Source records:

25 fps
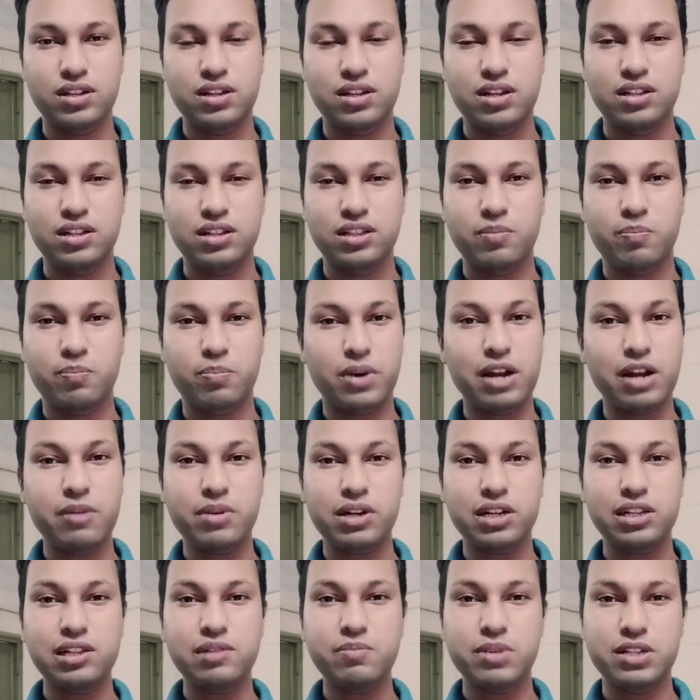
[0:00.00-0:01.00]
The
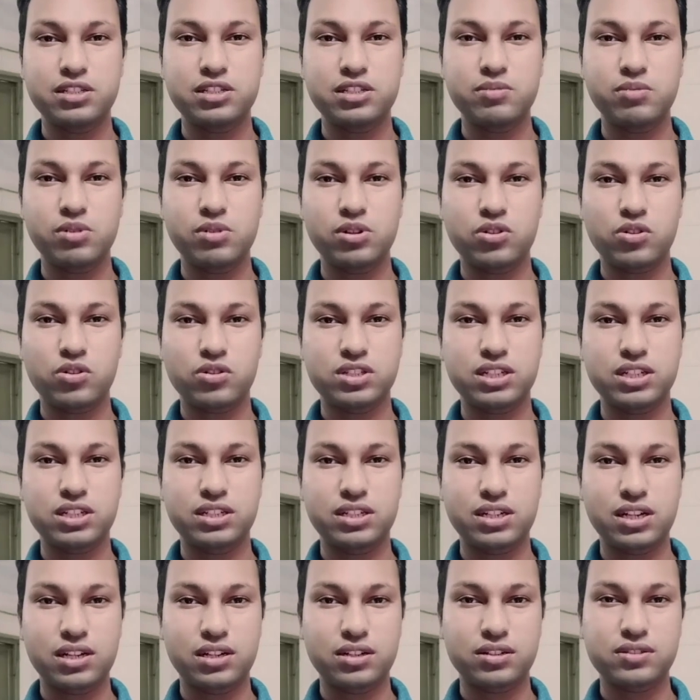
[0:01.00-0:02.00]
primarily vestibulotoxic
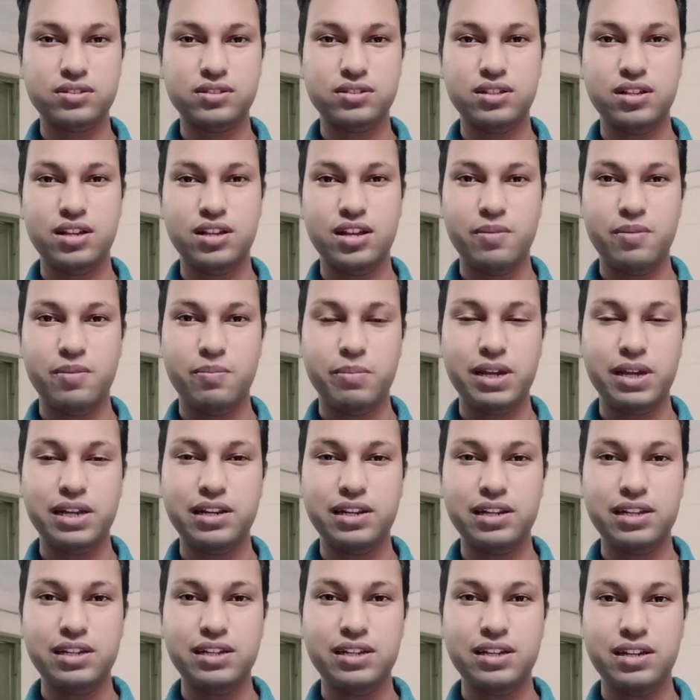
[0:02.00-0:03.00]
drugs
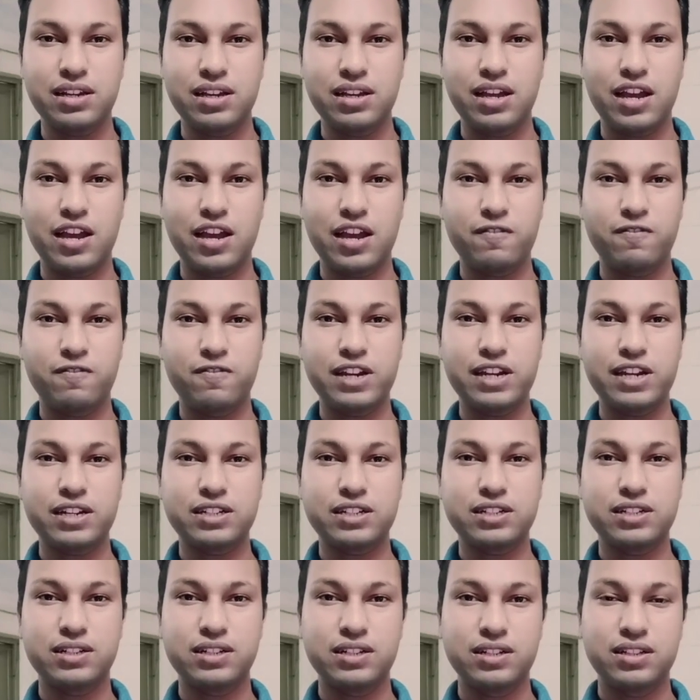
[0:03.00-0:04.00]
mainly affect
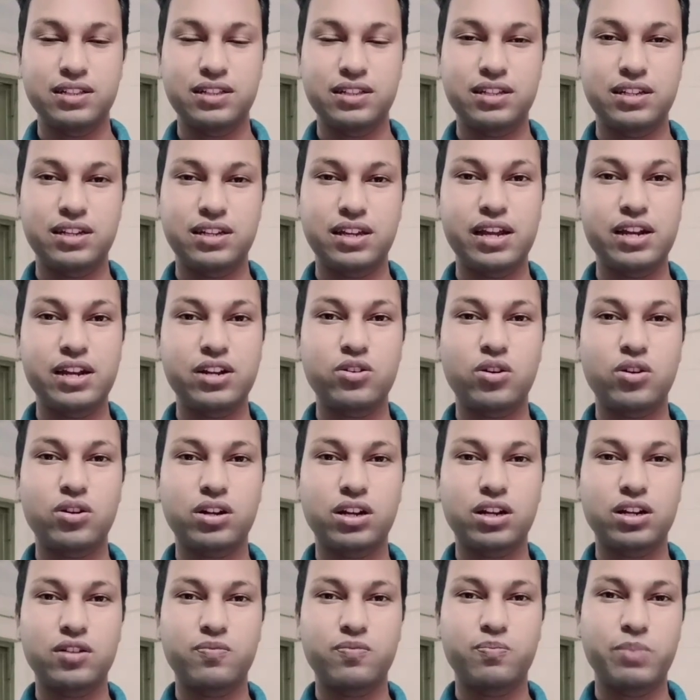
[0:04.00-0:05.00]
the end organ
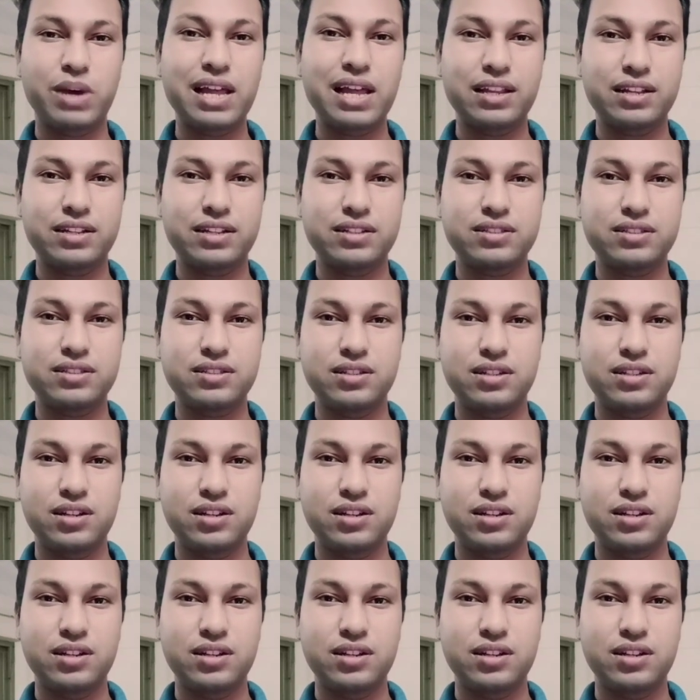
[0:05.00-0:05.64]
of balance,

---

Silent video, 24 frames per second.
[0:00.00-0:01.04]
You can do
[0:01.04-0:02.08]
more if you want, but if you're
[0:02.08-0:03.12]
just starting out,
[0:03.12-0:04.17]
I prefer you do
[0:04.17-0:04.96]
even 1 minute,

==

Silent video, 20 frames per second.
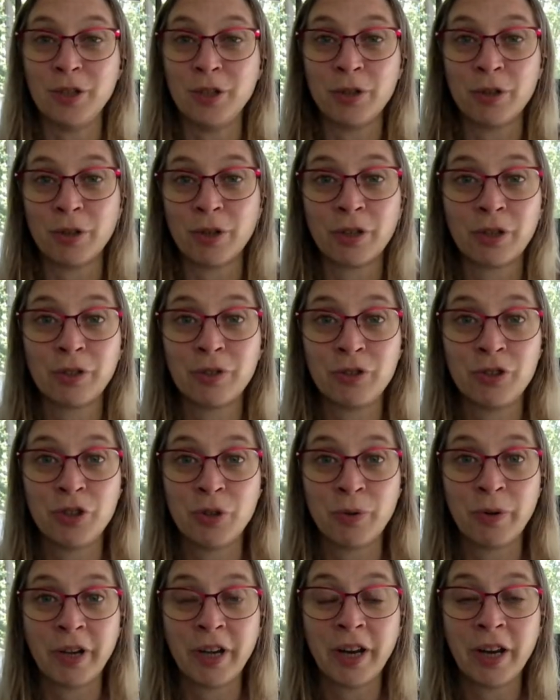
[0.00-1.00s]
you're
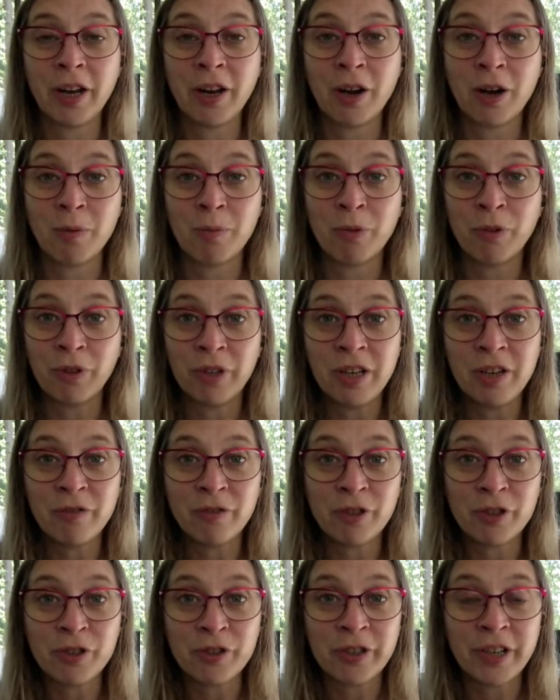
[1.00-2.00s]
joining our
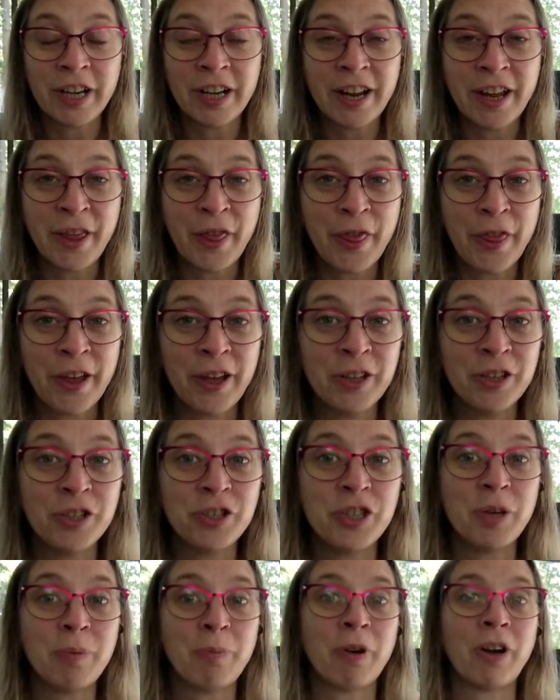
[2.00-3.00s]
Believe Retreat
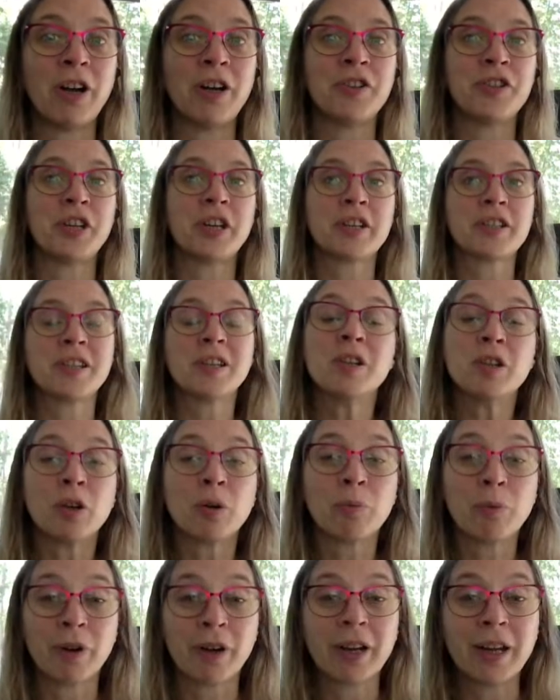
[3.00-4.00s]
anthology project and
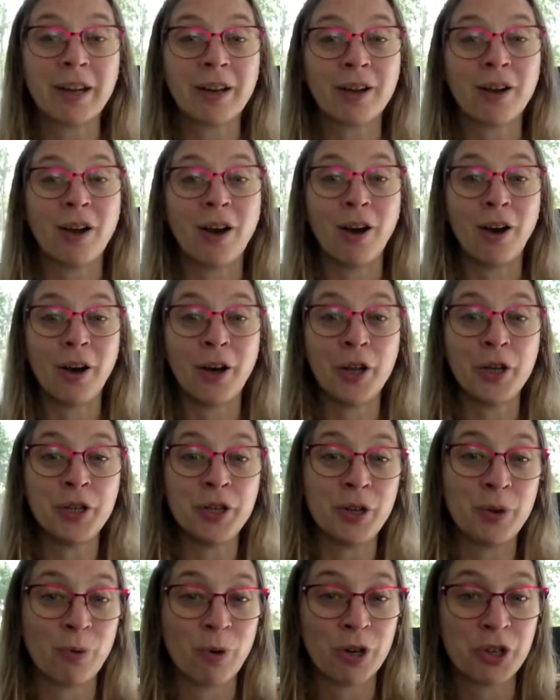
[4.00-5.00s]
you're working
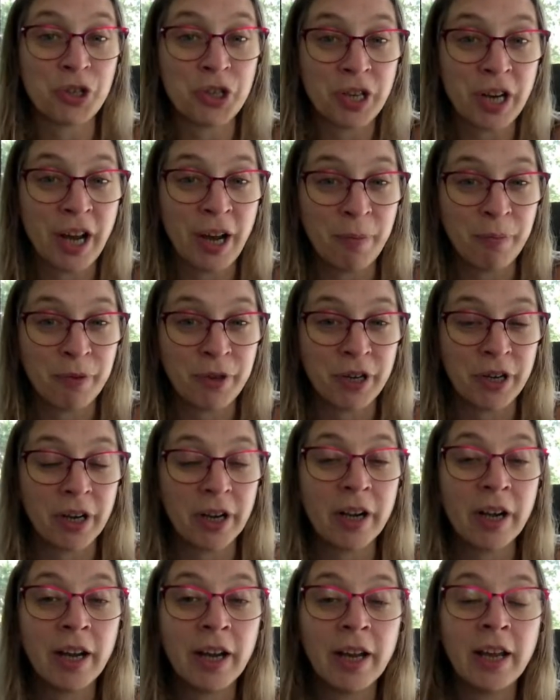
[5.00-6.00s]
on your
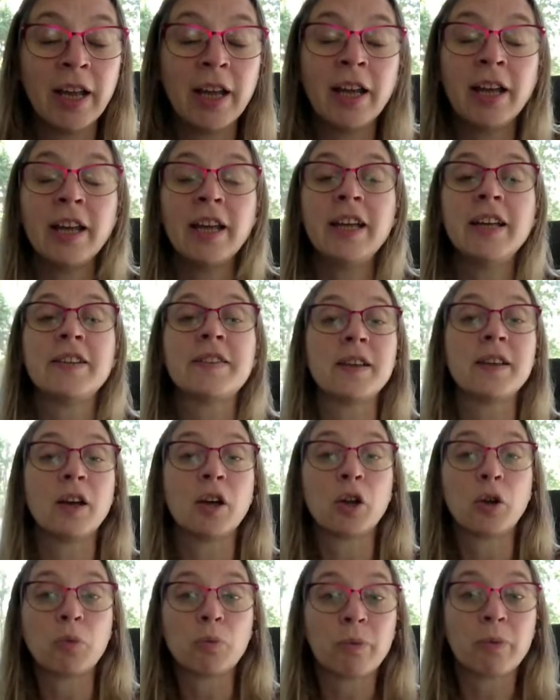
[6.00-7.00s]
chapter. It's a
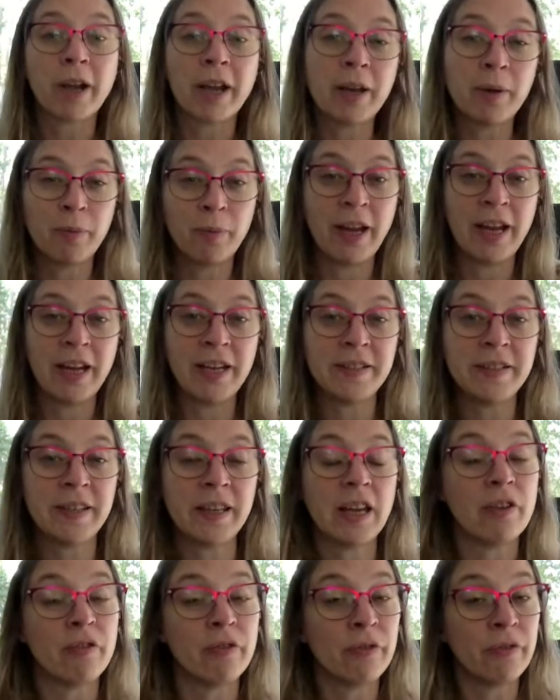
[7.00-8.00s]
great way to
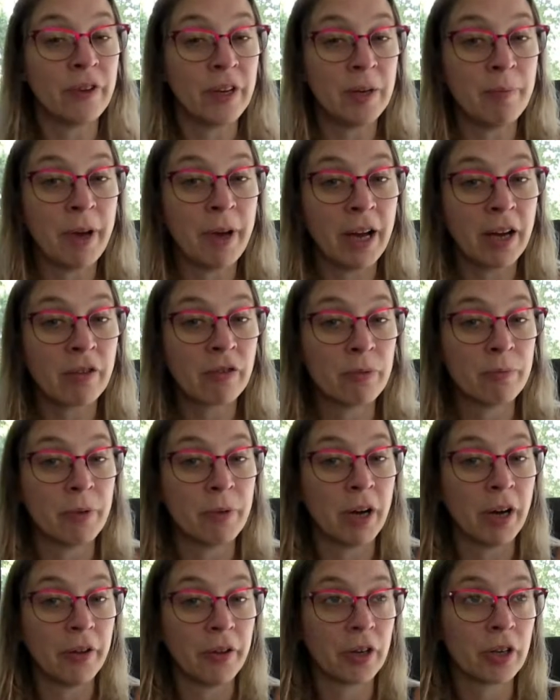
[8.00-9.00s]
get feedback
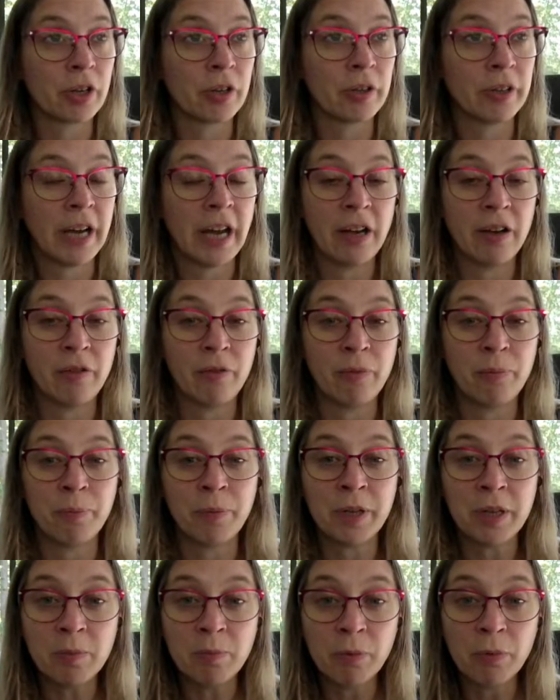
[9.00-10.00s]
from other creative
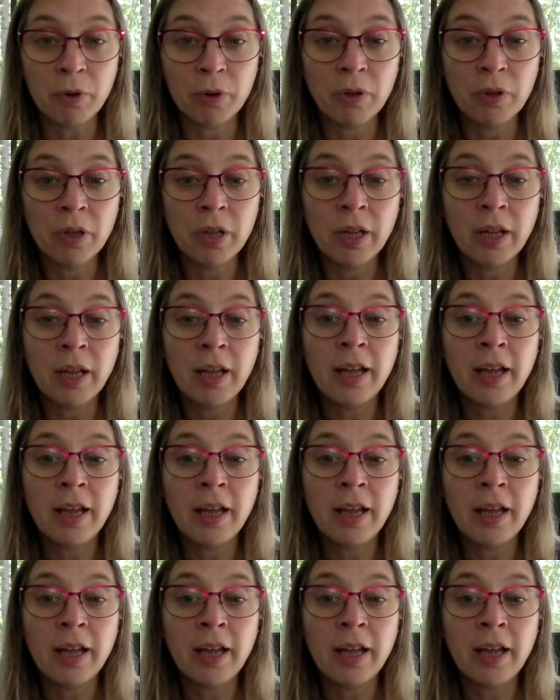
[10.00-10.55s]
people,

TASK PROMPT:
Copy each line in the entries above where "frames" turns up.

OUTPUT FOR THIS TASK:
Silent video, 24 frames per second.
Silent video, 20 frames per second.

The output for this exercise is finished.